Try it: Reproduce the entries that follow precisely, setting aside any images.
..........
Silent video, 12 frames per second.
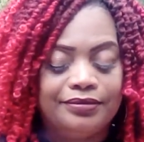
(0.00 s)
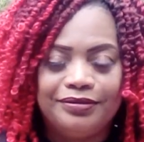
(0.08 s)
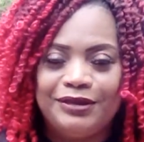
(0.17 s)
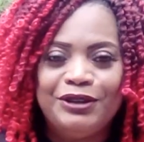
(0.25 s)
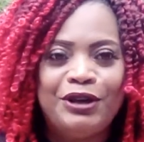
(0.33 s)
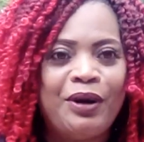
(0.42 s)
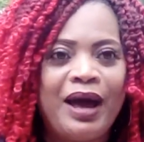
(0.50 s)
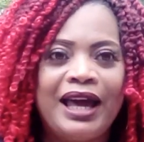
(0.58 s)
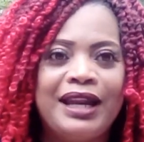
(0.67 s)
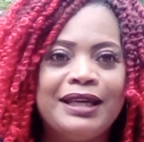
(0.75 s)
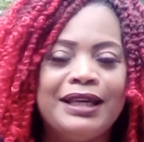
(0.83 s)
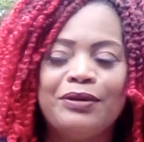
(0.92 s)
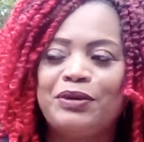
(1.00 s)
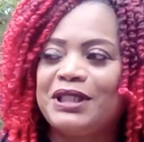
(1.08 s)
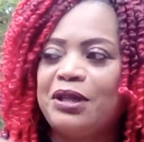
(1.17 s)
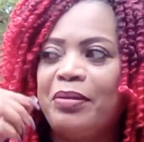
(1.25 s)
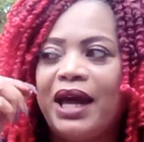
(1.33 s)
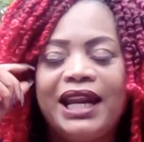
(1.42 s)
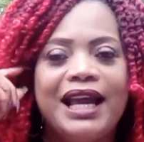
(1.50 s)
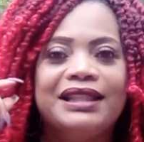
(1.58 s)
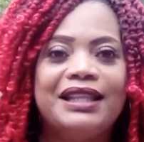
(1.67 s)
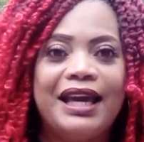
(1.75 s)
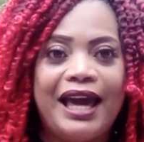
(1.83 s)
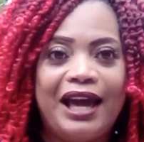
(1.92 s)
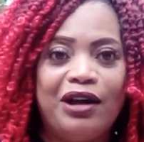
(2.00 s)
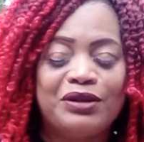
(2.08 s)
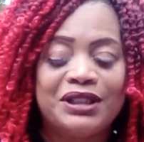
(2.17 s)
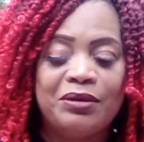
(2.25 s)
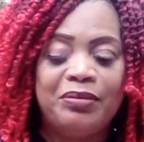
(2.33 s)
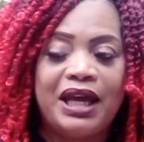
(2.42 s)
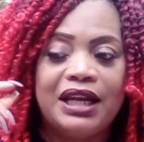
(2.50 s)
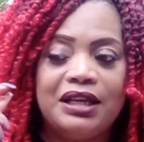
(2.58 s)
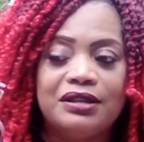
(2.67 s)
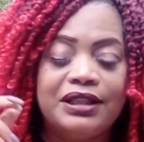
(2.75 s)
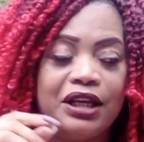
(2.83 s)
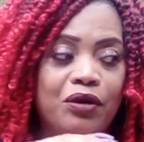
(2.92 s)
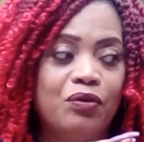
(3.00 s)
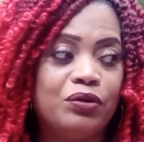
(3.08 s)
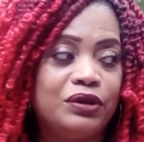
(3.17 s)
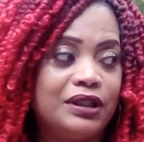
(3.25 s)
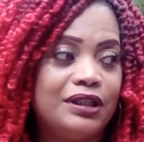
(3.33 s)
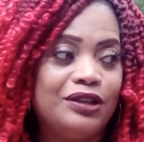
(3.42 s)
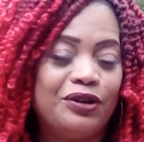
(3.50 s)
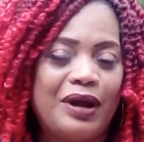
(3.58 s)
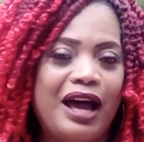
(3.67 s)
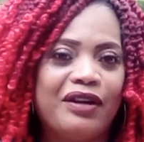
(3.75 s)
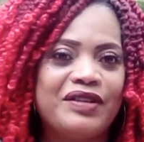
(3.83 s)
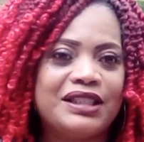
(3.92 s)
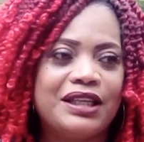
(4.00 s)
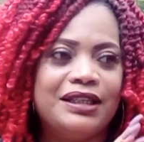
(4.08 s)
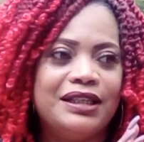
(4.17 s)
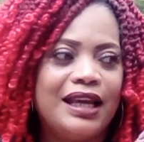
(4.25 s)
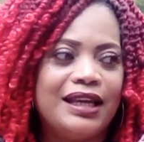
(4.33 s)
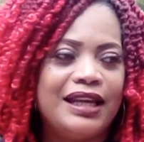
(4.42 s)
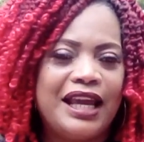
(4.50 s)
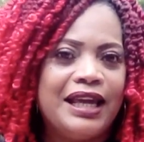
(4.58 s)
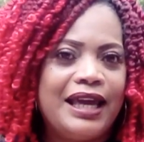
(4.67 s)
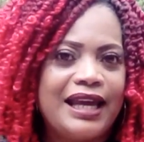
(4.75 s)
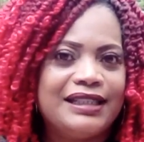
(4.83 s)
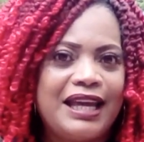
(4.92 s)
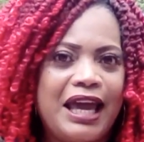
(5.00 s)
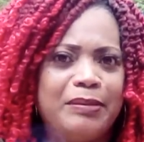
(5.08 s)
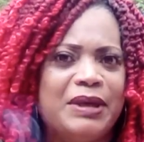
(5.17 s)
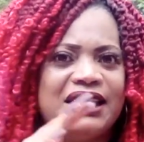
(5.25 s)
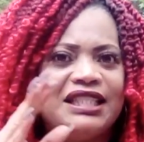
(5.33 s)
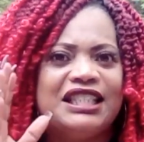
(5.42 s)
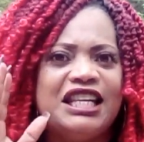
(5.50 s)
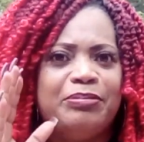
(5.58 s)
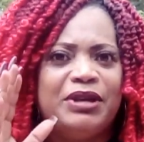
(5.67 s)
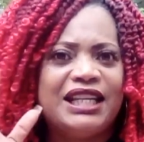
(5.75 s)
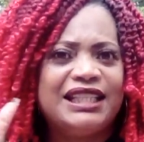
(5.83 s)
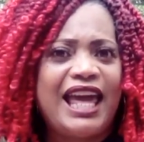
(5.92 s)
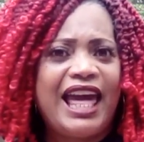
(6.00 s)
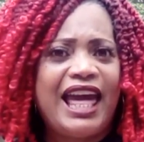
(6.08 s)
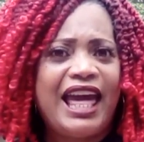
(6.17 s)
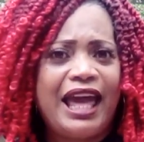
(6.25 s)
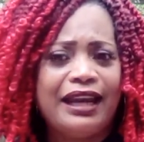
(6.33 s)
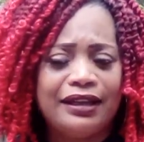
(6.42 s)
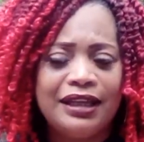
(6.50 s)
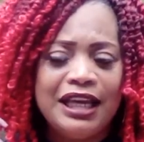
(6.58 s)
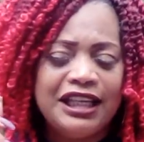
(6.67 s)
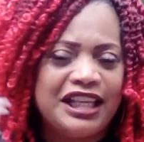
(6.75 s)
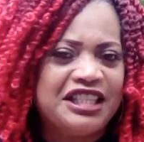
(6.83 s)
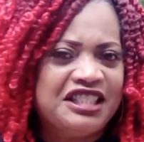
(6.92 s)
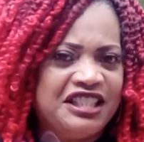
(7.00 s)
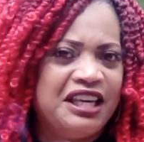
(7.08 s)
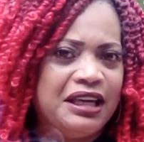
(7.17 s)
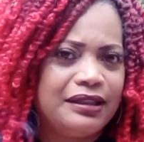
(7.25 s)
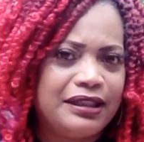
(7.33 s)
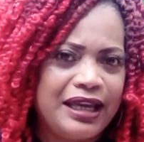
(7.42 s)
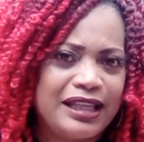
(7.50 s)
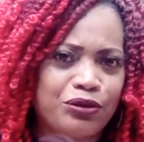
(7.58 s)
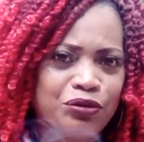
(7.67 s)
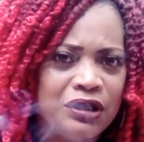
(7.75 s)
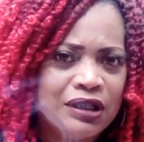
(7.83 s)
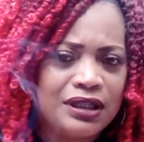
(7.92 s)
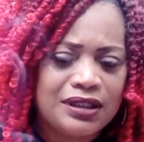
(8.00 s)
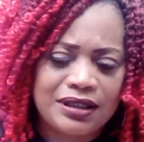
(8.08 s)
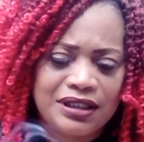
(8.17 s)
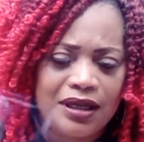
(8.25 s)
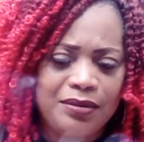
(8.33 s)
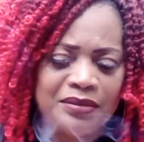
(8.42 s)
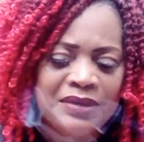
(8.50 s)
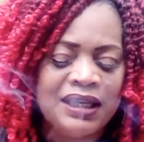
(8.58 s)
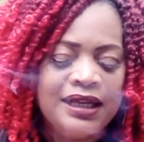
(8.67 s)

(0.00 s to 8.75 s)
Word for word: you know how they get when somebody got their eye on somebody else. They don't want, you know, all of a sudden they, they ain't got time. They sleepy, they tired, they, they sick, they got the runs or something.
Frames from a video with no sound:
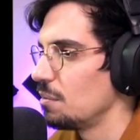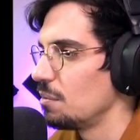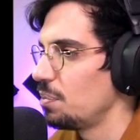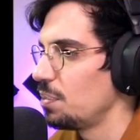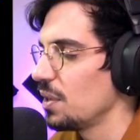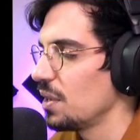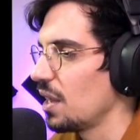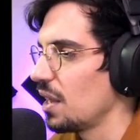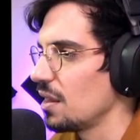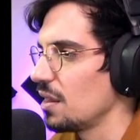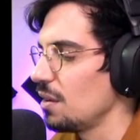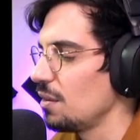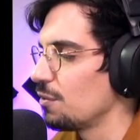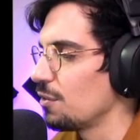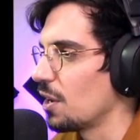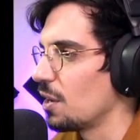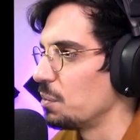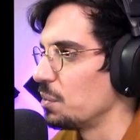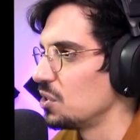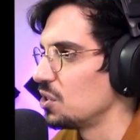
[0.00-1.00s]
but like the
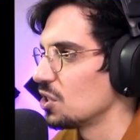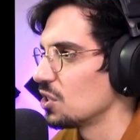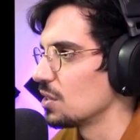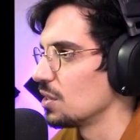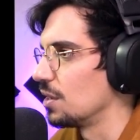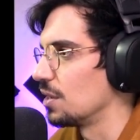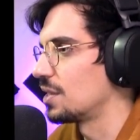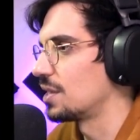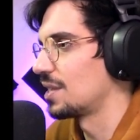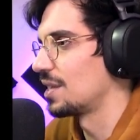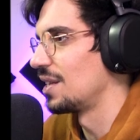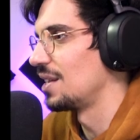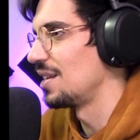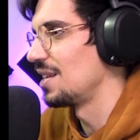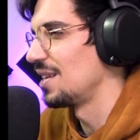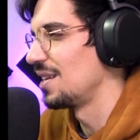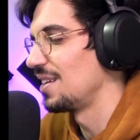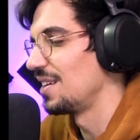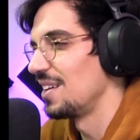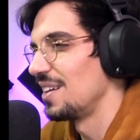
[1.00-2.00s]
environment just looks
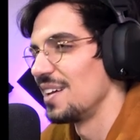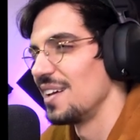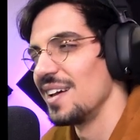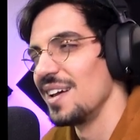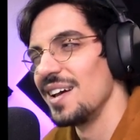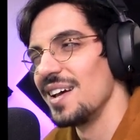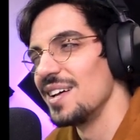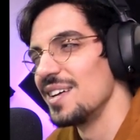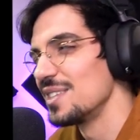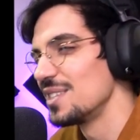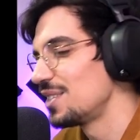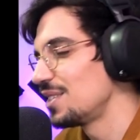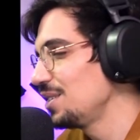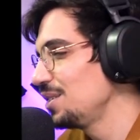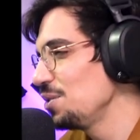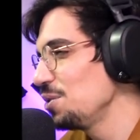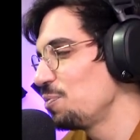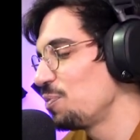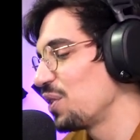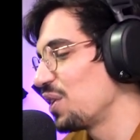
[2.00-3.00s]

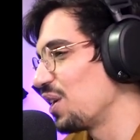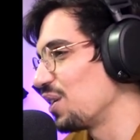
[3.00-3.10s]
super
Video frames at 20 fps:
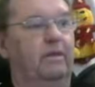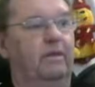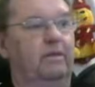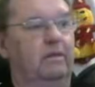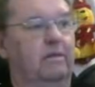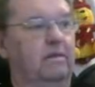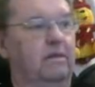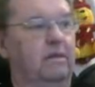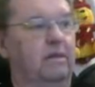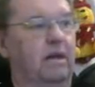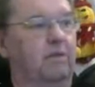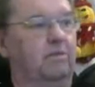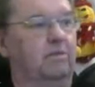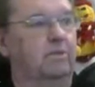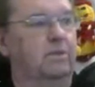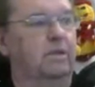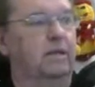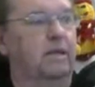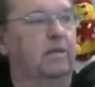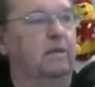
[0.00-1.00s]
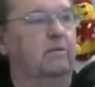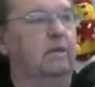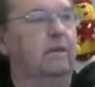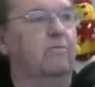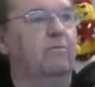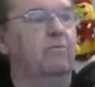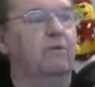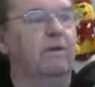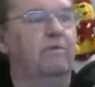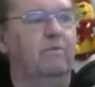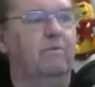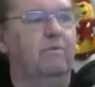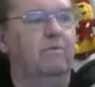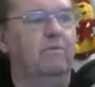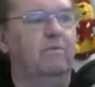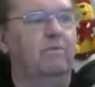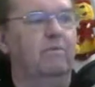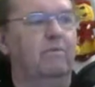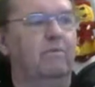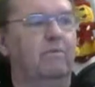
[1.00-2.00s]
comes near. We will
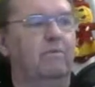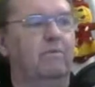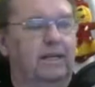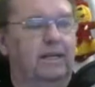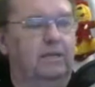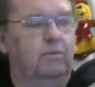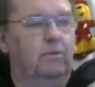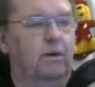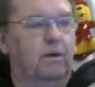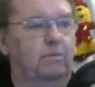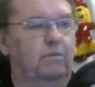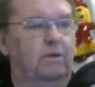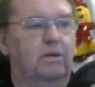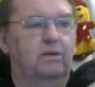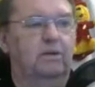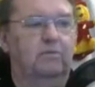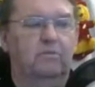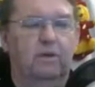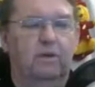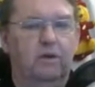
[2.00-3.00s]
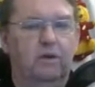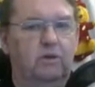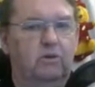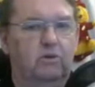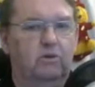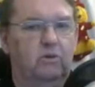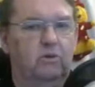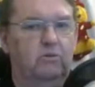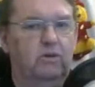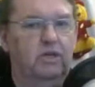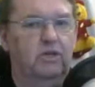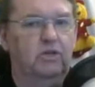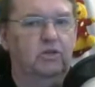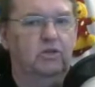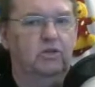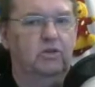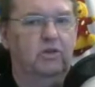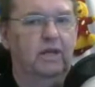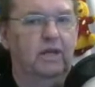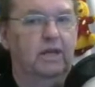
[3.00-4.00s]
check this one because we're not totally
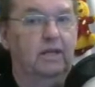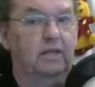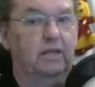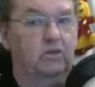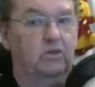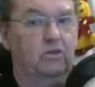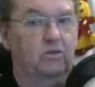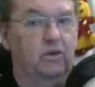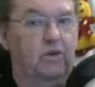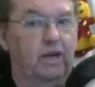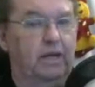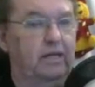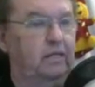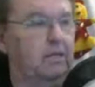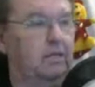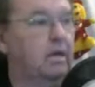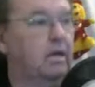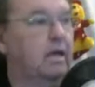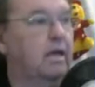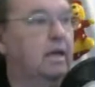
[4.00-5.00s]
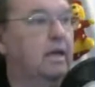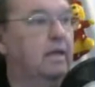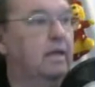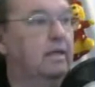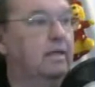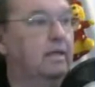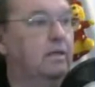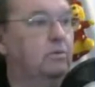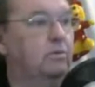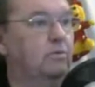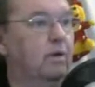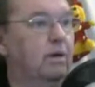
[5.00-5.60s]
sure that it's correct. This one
..........
Written answer:
Silent video, 12 frames per second.
(0.00 s)
(0.08 s)
(0.17 s)
(0.25 s)
(0.33 s)
(0.42 s)
(0.50 s)
(0.58 s)
(0.67 s)
(0.75 s)
(0.83 s)
(0.92 s)
(1.00 s)
(1.08 s)
(1.17 s)
(1.25 s)
(1.33 s)
(1.42 s)
(1.50 s)
(1.58 s)
(1.67 s)
(1.75 s)
(1.83 s)
(1.92 s)
(2.00 s)
(2.08 s)
(2.17 s)
(2.25 s)
(2.33 s)
(2.42 s)
(2.50 s)
(2.58 s)
(2.67 s)
(2.75 s)
(2.83 s)
(2.92 s)
(3.00 s)
(3.08 s)
(3.17 s)
(3.25 s)
(3.33 s)
(3.42 s)
(3.50 s)
(3.58 s)
(3.67 s)
(3.75 s)
(3.83 s)
(3.92 s)
(4.00 s)
(4.08 s)
(4.17 s)
(4.25 s)
(4.33 s)
(4.42 s)
(4.50 s)
(4.58 s)
(4.67 s)
(4.75 s)
(4.83 s)
(4.92 s)
(5.00 s)
(5.08 s)
(5.17 s)
(5.25 s)
(5.33 s)
(5.42 s)
(5.50 s)
(5.58 s)
(5.67 s)
(5.75 s)
(5.83 s)
(5.92 s)
(6.00 s)
(6.08 s)
(6.17 s)
(6.25 s)
(6.33 s)
(6.42 s)
(6.50 s)
(6.58 s)
(6.67 s)
(6.75 s)
(6.83 s)
(6.92 s)
(7.00 s)
(7.08 s)
(7.17 s)
(7.25 s)
(7.33 s)
(7.42 s)
(7.50 s)
(7.58 s)
(7.67 s)
(7.75 s)
(7.83 s)
(7.92 s)
(8.00 s)
(8.08 s)
(8.17 s)
(8.25 s)
(8.33 s)
(8.42 s)
(8.50 s)
(8.58 s)
(8.67 s)

(0.00 s to 8.75 s)
Word for word: you know how they get when somebody got their eye on somebody else. They don't want, you know, all of a sudden they, they ain't got time. They sleepy, they tired, they, they sick, they got the runs or something.
Frames from a video with no sound:
[0.00-1.00s]
but like the
[1.00-2.00s]
environment just looks
[2.00-3.00s]

[3.00-3.10s]
super
Video frames at 20 fps:
[0.00-1.00s]
[1.00-2.00s]
comes near. We will
[2.00-3.00s]
[3.00-4.00s]
check this one because we're not totally
[4.00-5.00s]
[5.00-5.60s]
sure that it's correct. This one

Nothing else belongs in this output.